**To do**:
For the records below, please print exactly and only the lines from the one with "Frames from a" down to the one with "[24.00-24.40s]", both ends included, omitting the pictures.

**Data records**:
Start of Block

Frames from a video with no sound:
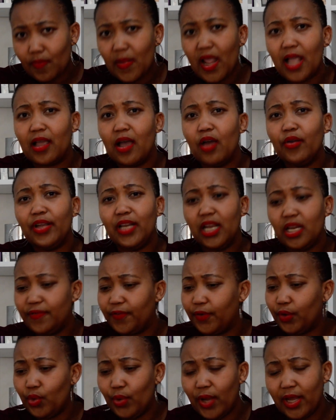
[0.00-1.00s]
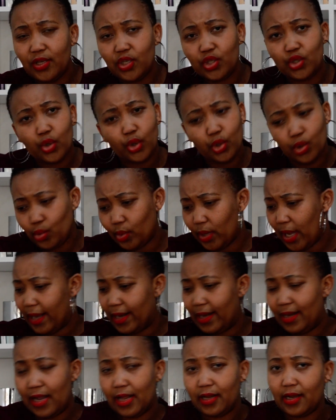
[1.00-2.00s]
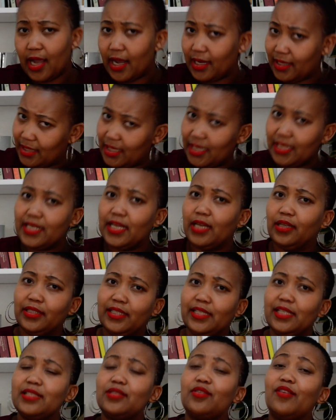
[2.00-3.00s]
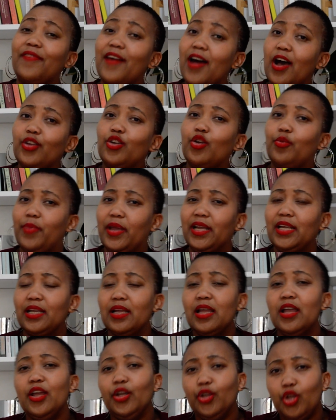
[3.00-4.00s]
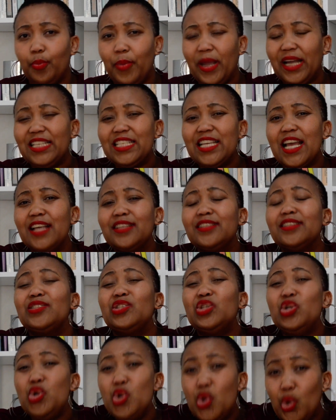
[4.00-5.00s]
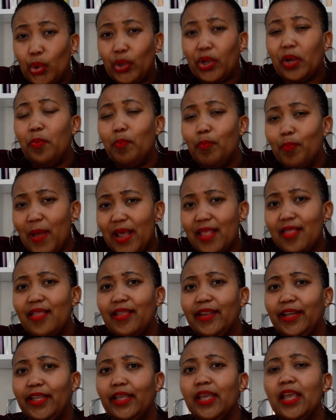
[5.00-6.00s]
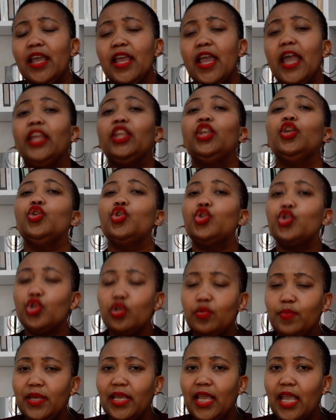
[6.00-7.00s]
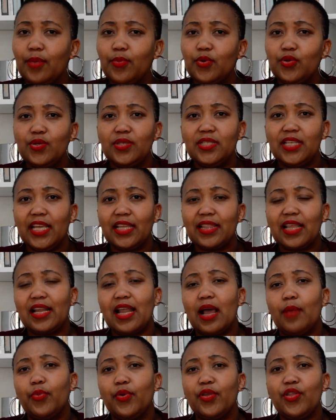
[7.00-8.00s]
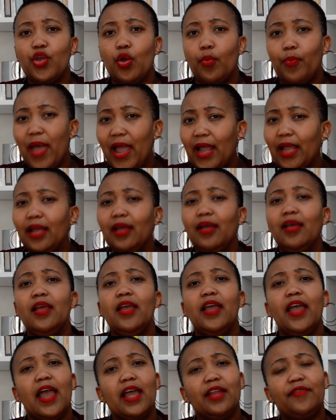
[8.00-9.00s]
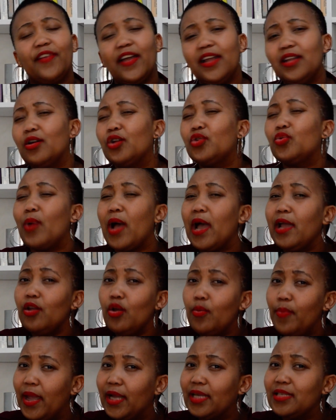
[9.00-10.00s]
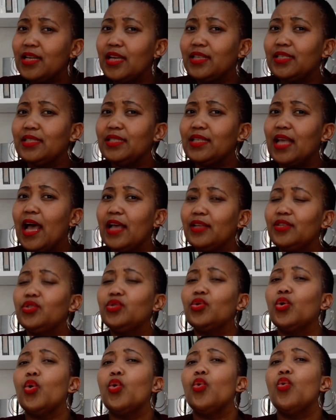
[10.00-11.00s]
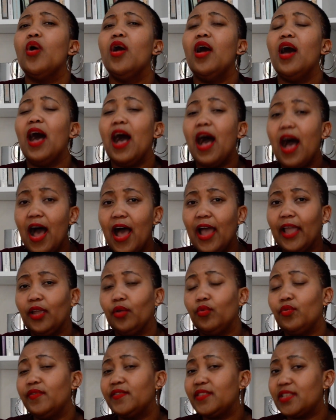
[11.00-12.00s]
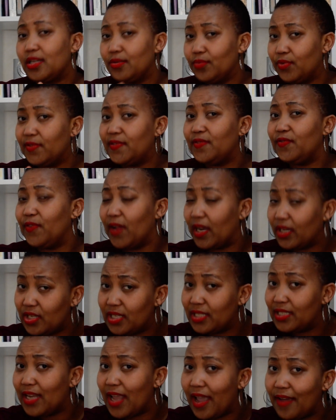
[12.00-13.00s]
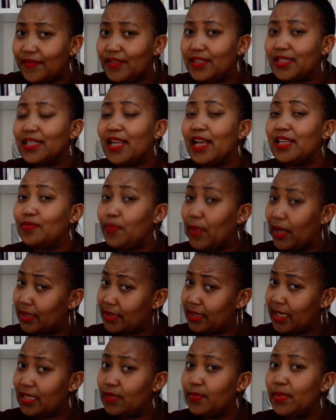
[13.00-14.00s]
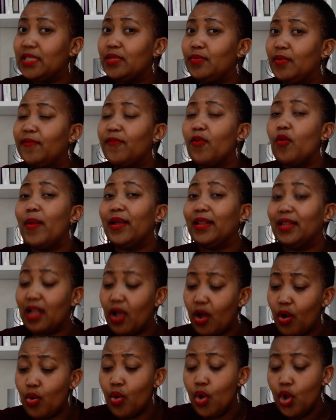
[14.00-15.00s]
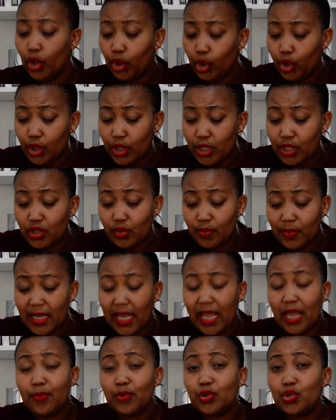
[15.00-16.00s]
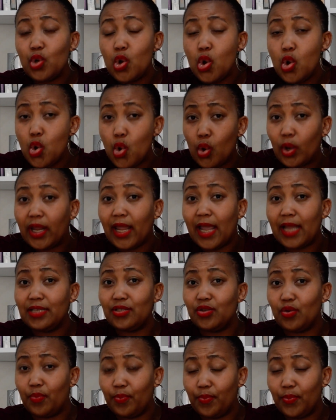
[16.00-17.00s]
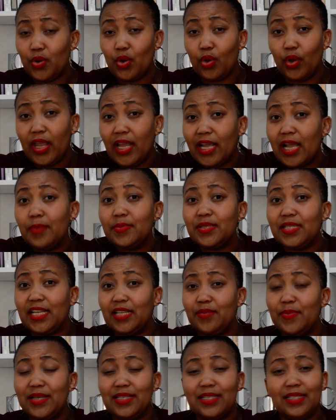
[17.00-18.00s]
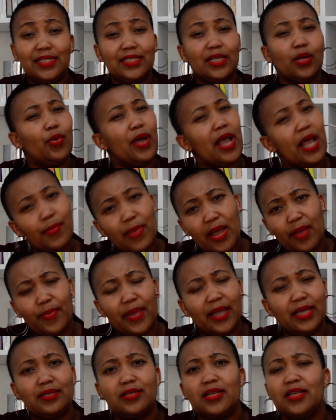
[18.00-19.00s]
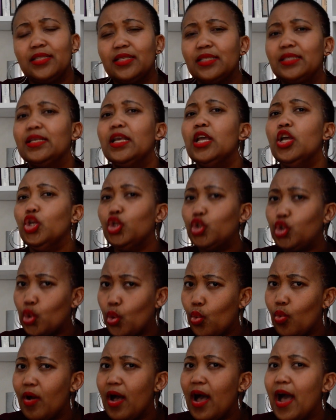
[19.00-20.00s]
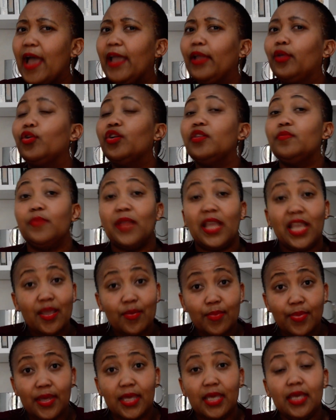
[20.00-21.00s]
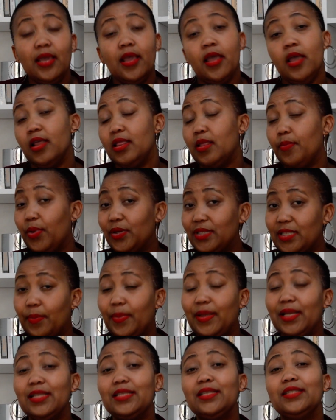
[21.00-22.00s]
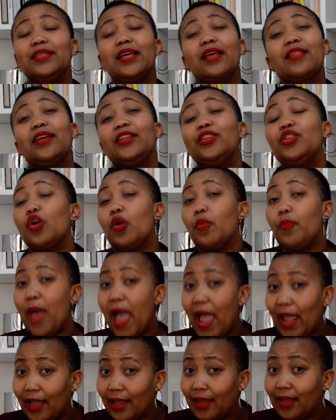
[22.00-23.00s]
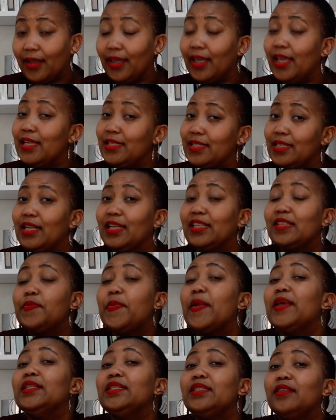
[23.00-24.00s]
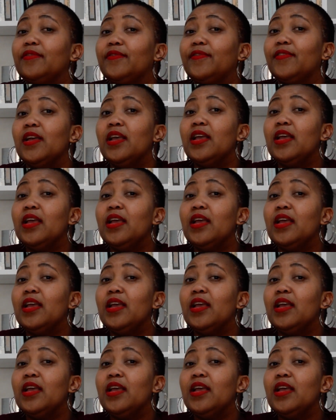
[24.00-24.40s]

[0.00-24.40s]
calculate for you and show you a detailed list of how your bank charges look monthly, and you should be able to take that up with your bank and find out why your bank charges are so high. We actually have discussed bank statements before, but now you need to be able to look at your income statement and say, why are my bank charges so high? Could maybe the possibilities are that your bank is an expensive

End of Block
Start of Block

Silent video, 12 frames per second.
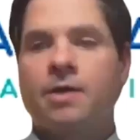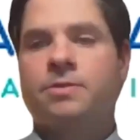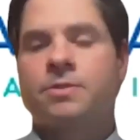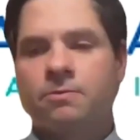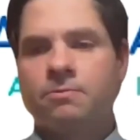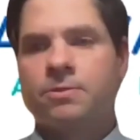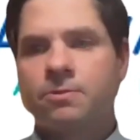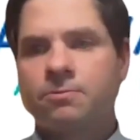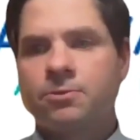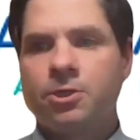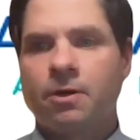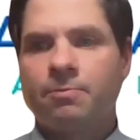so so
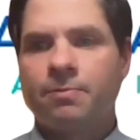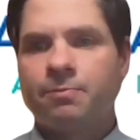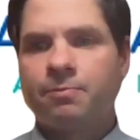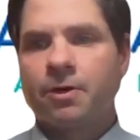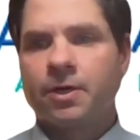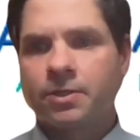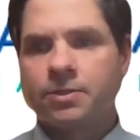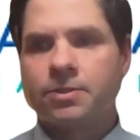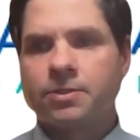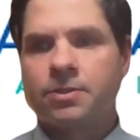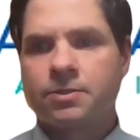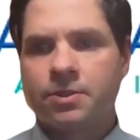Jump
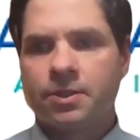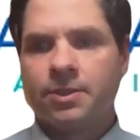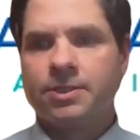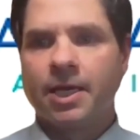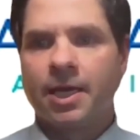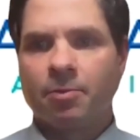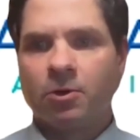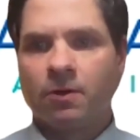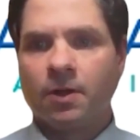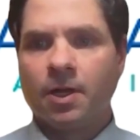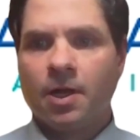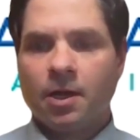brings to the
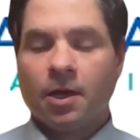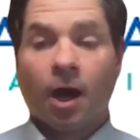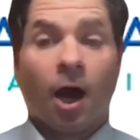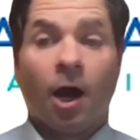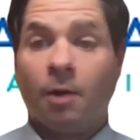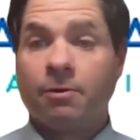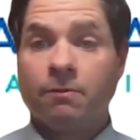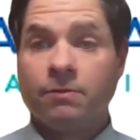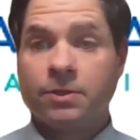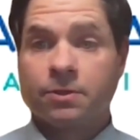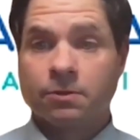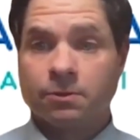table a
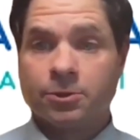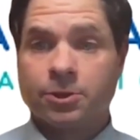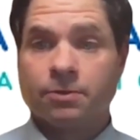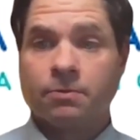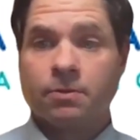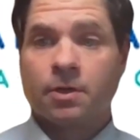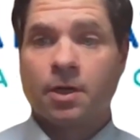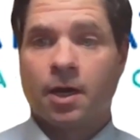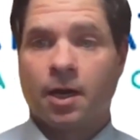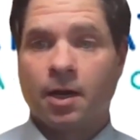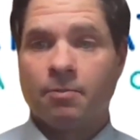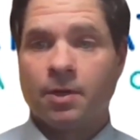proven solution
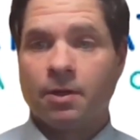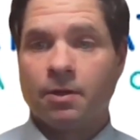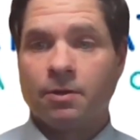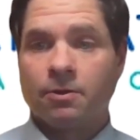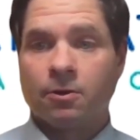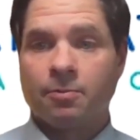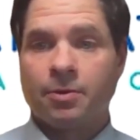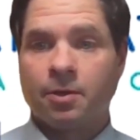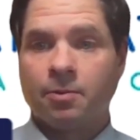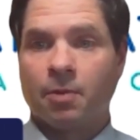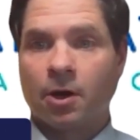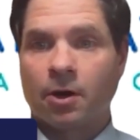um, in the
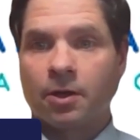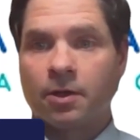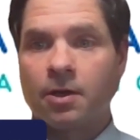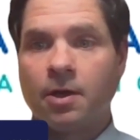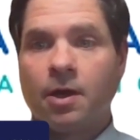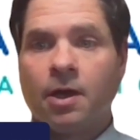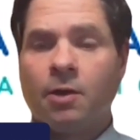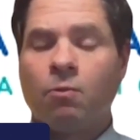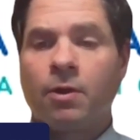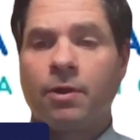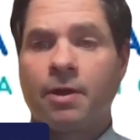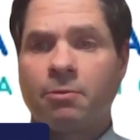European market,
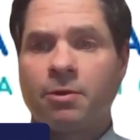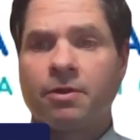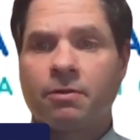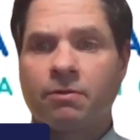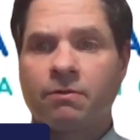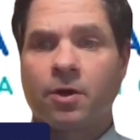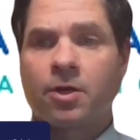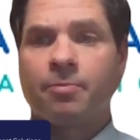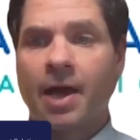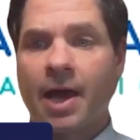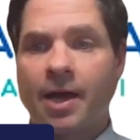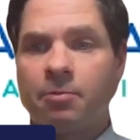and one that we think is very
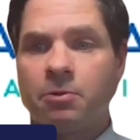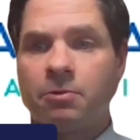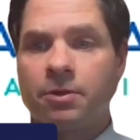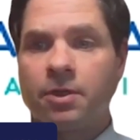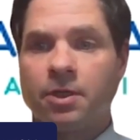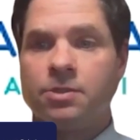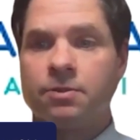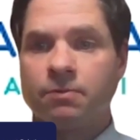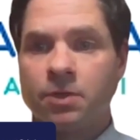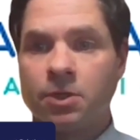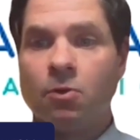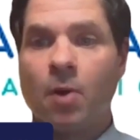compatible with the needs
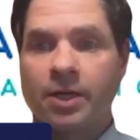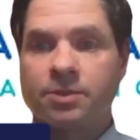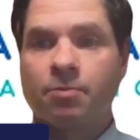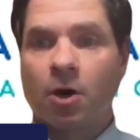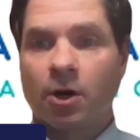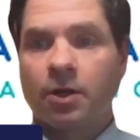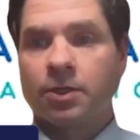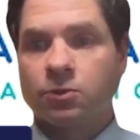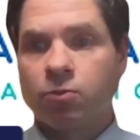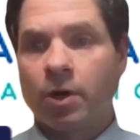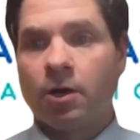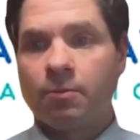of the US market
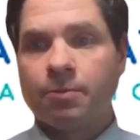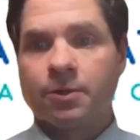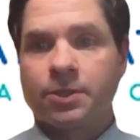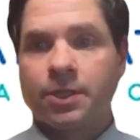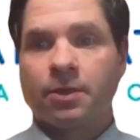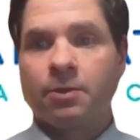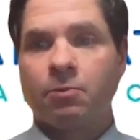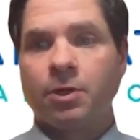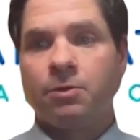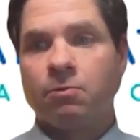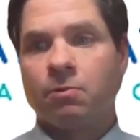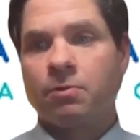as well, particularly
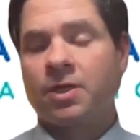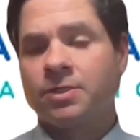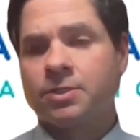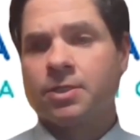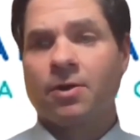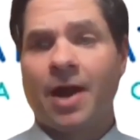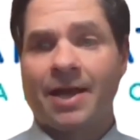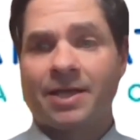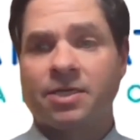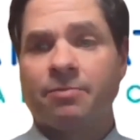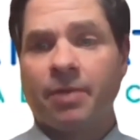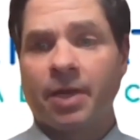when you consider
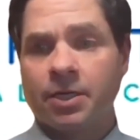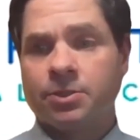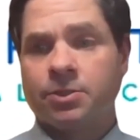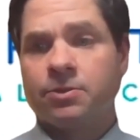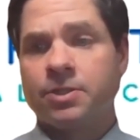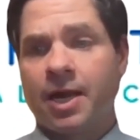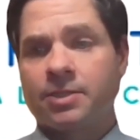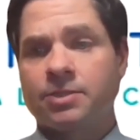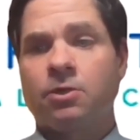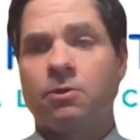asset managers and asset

End of Block

**Solution**:
Frames from a video with no sound:
[0.00-1.00s]
[1.00-2.00s]
[2.00-3.00s]
[3.00-4.00s]
[4.00-5.00s]
[5.00-6.00s]
[6.00-7.00s]
[7.00-8.00s]
[8.00-9.00s]
[9.00-10.00s]
[10.00-11.00s]
[11.00-12.00s]
[12.00-13.00s]
[13.00-14.00s]
[14.00-15.00s]
[15.00-16.00s]
[16.00-17.00s]
[17.00-18.00s]
[18.00-19.00s]
[19.00-20.00s]
[20.00-21.00s]
[21.00-22.00s]
[22.00-23.00s]
[23.00-24.00s]
[24.00-24.40s]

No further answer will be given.